Les civils pris dans "l'apocalypse"

A Marioupol, ville portuaire dans le sud de l'ukraine, une opération d'évacuation était prévue vendredi. La coordinatrice des Nations unies en Ukraine, Osnat Lubrani, avait dit jeudi partir dans le sud préparer cette nouvelle tentative d'évacuation, M. Guterres assurant que l'ONU faisait "tout son possible" pour en extraire les civils pris dans "l'apocalypse".

Plusieurs centaines de militaires et de civils ukrainiens sont retranchés dans des galeries souterraines datant de l'époque soviétique dans l'immense complexe métallurgique d'Azovstal.

L'AFP a pu entendre vendredi matin et jusqu'au milieu de l'après-midi des bombardements nourris à Azovstal, lors d'un voyage de presse organisé à Marioupol par l'armée russe.

En début d'après-midi, les explosions n'étaient espacées que de quelques secondes, certaines paraissant particulièrement puissantes. Des colonnes de fumée grise s'élevaient parfois dans le ciel de la zone industrielle.

Sur le front diplomatique, alors que le président russe a été invité comme son homologue ukrainien au sommet du G20 prévu en novembre en Indonésie, les Etats-Unis ont dit refuser de traiter avec Vladimir Poutine "comme si de rien n'était".

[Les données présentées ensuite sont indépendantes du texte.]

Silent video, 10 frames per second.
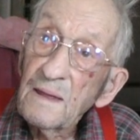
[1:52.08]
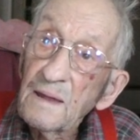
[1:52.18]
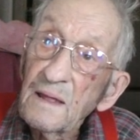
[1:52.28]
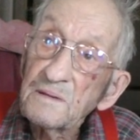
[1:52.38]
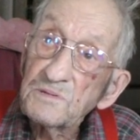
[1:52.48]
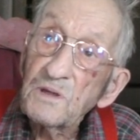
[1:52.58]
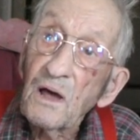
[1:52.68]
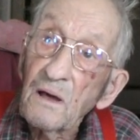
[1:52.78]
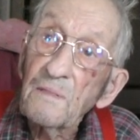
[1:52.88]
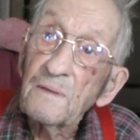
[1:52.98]
and I
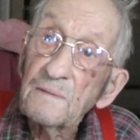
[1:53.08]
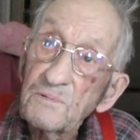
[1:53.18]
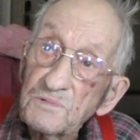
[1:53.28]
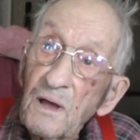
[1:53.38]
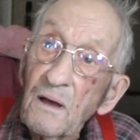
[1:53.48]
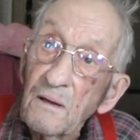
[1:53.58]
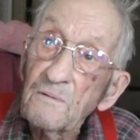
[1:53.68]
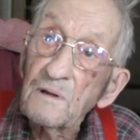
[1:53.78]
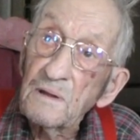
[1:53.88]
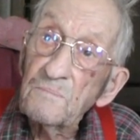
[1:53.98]
saw, it. saw it
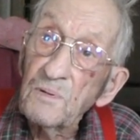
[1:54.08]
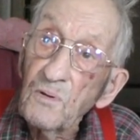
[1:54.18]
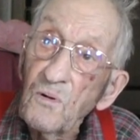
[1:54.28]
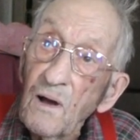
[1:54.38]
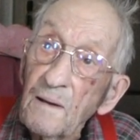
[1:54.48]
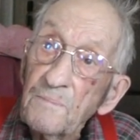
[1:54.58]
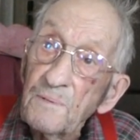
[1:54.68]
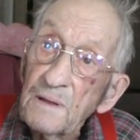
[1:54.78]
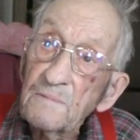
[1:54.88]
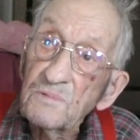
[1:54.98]
when it blew up
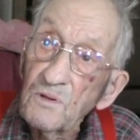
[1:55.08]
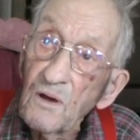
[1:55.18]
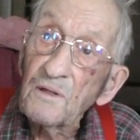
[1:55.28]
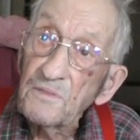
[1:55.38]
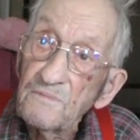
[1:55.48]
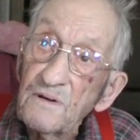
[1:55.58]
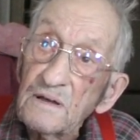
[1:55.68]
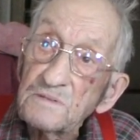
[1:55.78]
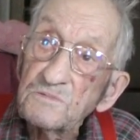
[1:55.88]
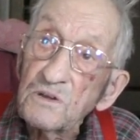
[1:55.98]
north of
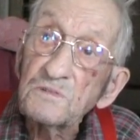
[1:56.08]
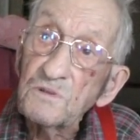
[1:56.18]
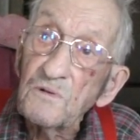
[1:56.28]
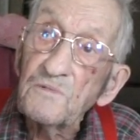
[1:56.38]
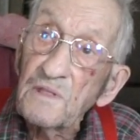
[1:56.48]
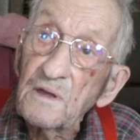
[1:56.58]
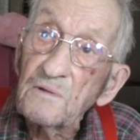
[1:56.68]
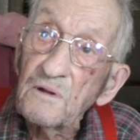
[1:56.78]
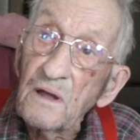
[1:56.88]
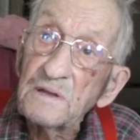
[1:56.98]
us, just over the
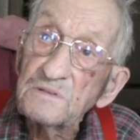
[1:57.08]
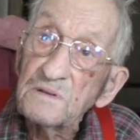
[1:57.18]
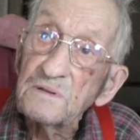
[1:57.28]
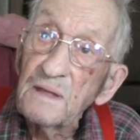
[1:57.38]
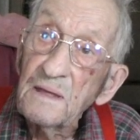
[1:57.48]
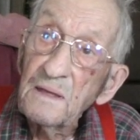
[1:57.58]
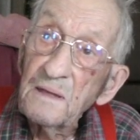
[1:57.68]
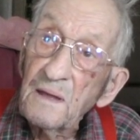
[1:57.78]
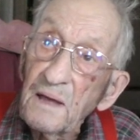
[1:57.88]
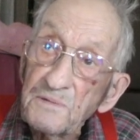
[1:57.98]
horizon
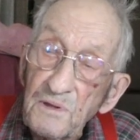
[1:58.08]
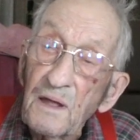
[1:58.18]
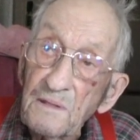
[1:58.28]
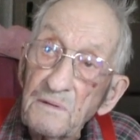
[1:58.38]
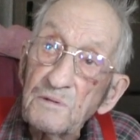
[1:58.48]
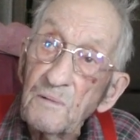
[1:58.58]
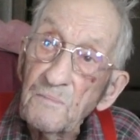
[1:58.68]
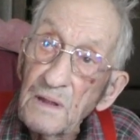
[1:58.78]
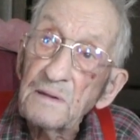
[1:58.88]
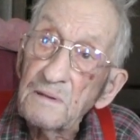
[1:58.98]
I saw the
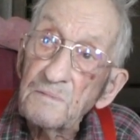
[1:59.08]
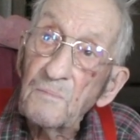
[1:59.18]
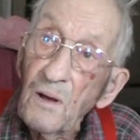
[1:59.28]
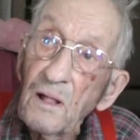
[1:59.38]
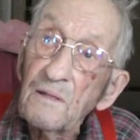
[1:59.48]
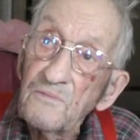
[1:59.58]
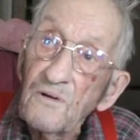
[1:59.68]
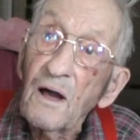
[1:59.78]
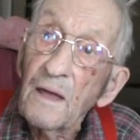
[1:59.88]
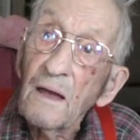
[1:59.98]
tremendous ball of
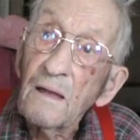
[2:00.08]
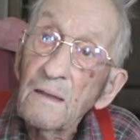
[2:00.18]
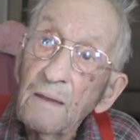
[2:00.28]
fire.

La Norvège va quant à elle emboîter le pas à l'Union européenne, dont elle n'est pas membre, en fermant à son tour ses ports aux bateaux russes, à l'exception des chalutiers. Un premier navire chargé de maïs en provenance d'Ukraine a quitté vendredi le port roumain de Constanta, sur la mer Noire, marquant la reprise des exportations de céréales par ce pays.